La Major Crimes Investigation Team, la cellule homicide du Central CID, ne néglige aucune piste dans l’enquête sur le meurtre de Jonathan Koo Yam Too survenu il y a sept jours. L’ensemble des images de vidéosurveillance des routes menant au chassée de Midlands sera visionné aujourd’hui afin d’identifier tout véhicule suspect.
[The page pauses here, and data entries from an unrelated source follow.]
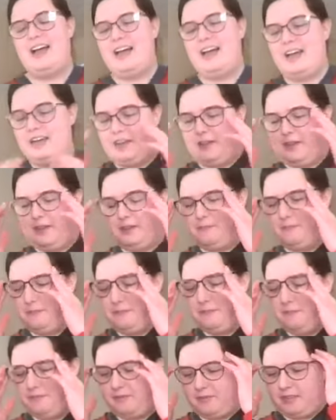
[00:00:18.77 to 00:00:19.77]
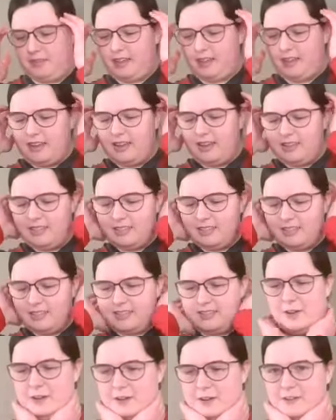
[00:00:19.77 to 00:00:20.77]
Um,
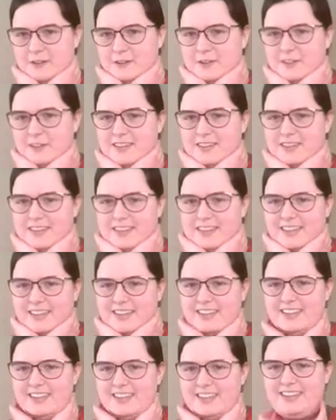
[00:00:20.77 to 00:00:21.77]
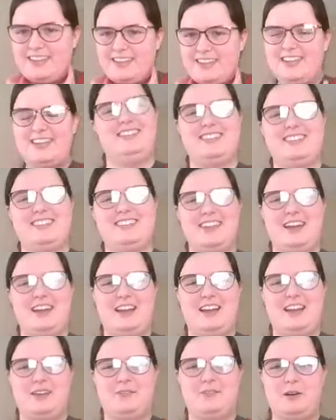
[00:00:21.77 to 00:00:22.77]
so yeah,
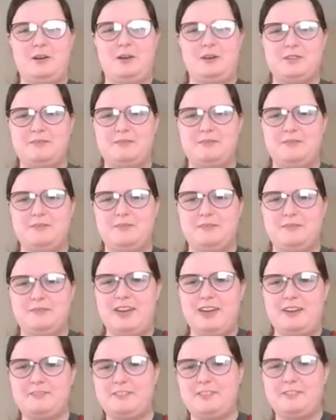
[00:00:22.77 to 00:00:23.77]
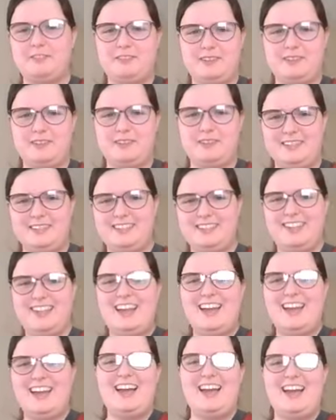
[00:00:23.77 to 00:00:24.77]
welcome everyone.
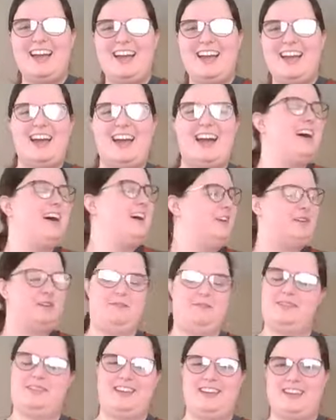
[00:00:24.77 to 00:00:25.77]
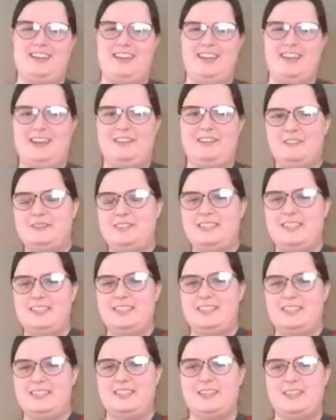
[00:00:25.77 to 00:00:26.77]
I hope that everyone
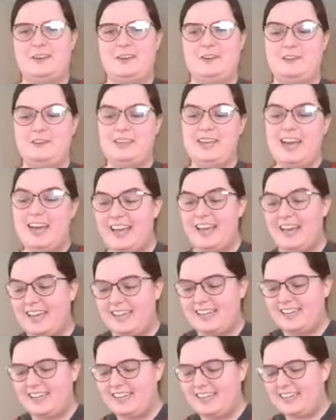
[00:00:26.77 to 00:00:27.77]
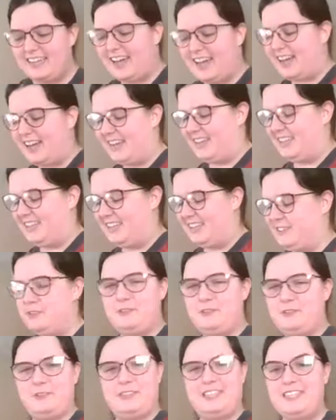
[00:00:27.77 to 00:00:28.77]
is okay
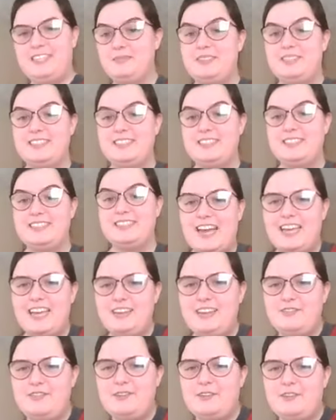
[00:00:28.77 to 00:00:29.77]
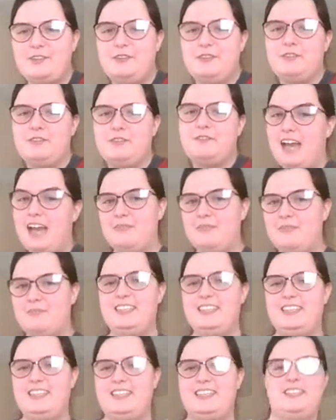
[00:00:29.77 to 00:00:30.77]
and you're keeping safe, you and your
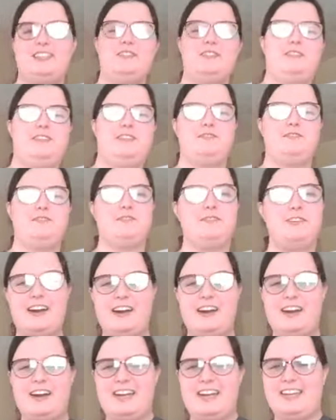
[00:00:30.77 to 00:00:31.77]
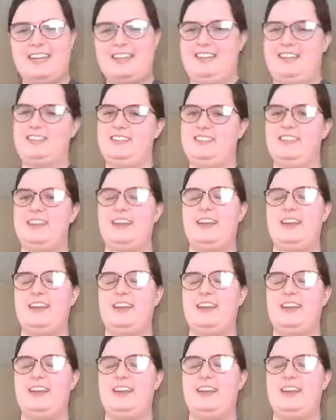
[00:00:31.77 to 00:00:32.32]
families are doing alright, and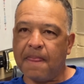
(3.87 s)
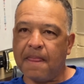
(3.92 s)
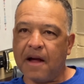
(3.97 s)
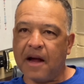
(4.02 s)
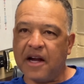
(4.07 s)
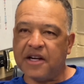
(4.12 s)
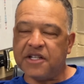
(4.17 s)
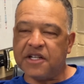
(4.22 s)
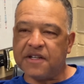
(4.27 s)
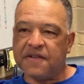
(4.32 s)

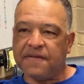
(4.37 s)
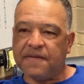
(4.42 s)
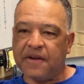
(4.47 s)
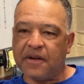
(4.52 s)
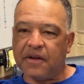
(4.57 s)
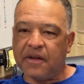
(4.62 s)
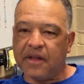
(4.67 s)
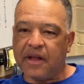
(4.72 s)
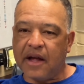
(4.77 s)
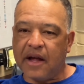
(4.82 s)
I just
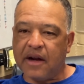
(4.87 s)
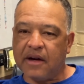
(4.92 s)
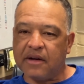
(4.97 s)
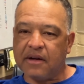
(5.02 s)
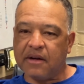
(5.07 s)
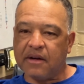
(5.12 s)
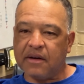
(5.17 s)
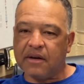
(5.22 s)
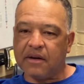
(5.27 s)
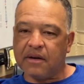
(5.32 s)
feel that
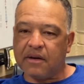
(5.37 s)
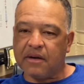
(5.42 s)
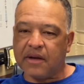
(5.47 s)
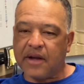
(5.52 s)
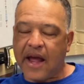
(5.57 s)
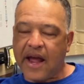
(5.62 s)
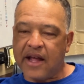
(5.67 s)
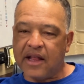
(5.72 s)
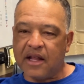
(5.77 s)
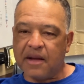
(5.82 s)

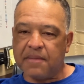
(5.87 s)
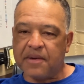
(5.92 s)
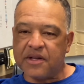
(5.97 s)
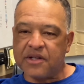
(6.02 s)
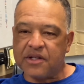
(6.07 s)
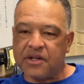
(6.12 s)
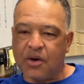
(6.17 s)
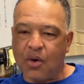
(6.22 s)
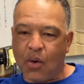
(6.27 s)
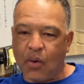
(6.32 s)
Caleb
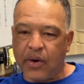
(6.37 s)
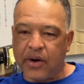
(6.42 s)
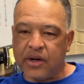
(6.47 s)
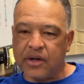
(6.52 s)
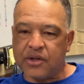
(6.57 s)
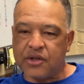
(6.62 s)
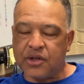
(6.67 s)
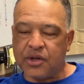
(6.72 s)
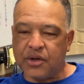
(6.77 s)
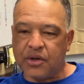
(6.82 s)
is going
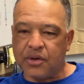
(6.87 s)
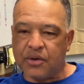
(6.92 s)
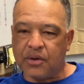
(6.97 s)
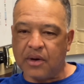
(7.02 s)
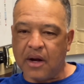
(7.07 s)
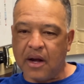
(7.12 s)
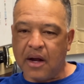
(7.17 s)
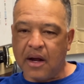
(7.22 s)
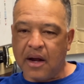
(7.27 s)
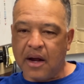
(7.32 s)
to
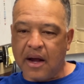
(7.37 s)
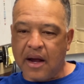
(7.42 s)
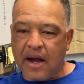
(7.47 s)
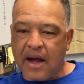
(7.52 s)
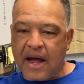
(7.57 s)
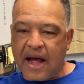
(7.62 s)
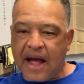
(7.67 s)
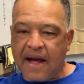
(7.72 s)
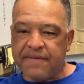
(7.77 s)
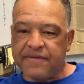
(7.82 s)

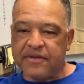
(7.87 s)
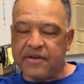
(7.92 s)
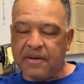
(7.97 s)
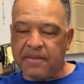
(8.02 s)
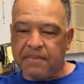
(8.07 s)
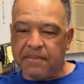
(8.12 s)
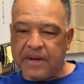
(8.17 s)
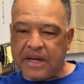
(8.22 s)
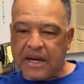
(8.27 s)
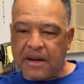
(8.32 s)
have to
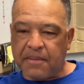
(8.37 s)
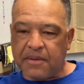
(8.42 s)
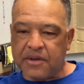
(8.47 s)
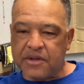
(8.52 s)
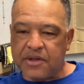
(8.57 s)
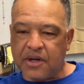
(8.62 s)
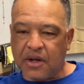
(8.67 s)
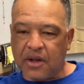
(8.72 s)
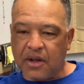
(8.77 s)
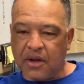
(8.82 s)
be able
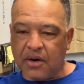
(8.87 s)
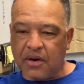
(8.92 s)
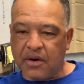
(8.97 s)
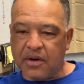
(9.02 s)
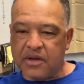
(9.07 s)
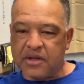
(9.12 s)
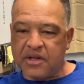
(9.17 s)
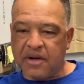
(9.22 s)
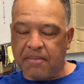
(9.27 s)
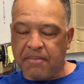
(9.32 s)
to
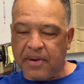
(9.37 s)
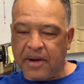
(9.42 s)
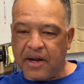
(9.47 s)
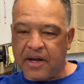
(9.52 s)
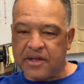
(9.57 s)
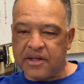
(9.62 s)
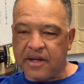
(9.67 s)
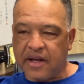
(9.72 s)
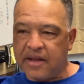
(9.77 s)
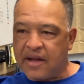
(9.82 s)
learn to
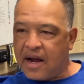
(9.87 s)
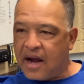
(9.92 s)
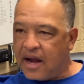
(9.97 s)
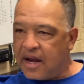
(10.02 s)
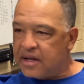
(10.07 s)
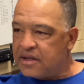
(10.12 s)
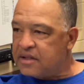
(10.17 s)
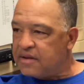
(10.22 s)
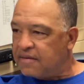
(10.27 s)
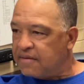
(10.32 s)
pitch in the
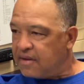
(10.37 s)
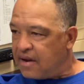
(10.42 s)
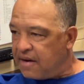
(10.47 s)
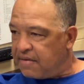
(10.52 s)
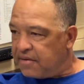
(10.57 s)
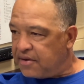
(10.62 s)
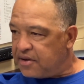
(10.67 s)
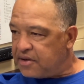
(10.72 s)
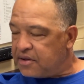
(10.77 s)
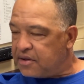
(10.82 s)
highest of
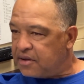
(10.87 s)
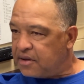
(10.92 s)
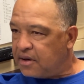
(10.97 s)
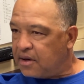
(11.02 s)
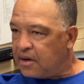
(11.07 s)
leverage.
Ceux qui se trouvaient dans cette région au moment du crime seront également identifiés grâce au bornage et la géolocalisation de leurs téléphones portables.
Pas un seul suspect n’a été interrogé jusqu’à présent par la Major Crimes Investigation Team. Seuls des témoins ont été entendus. La balle qui a tué le quadragénaire est introuvable. Quant à la piste des braconniers, elle ne tient pas la route. Aucune trace de bête tuée dans le chasée n’a été décelée malgré des battues par des soldats de la Special Mobile Force.
Le fait que Jonathan Koo Yam Too n’a pas été dépouillé et que le coup de feu a été tiré à au moins deux mètres de distance laisse penser qu’il a pu être victime d’un acte de vengeance. Les enquêteurs s’évertuent à trouver le motif.
Aucune thèse n’est écartée, notamment la piste de cultivateurs de gandia qui auraient pu opérer dans cette zone forestière, d’où le recours au bornage et à la géo locali sation des téléphones portables utilisés dans ce secteur au moment du crime.
L’information selon laquelle il aurait averti l’Anti-Drug and Smuggling Unit de la présence d’une plantation de gandia dans cette région n’a pas infirmée ou confirmée. Les fréquentations de la victime sont passées au peigne fin, car ceux gravitant autour d’elle connaissaient son emploi du temps et sa routine : ce jour-là, c’était à son tour de se rendre au chassée pour nourrir les cerfs.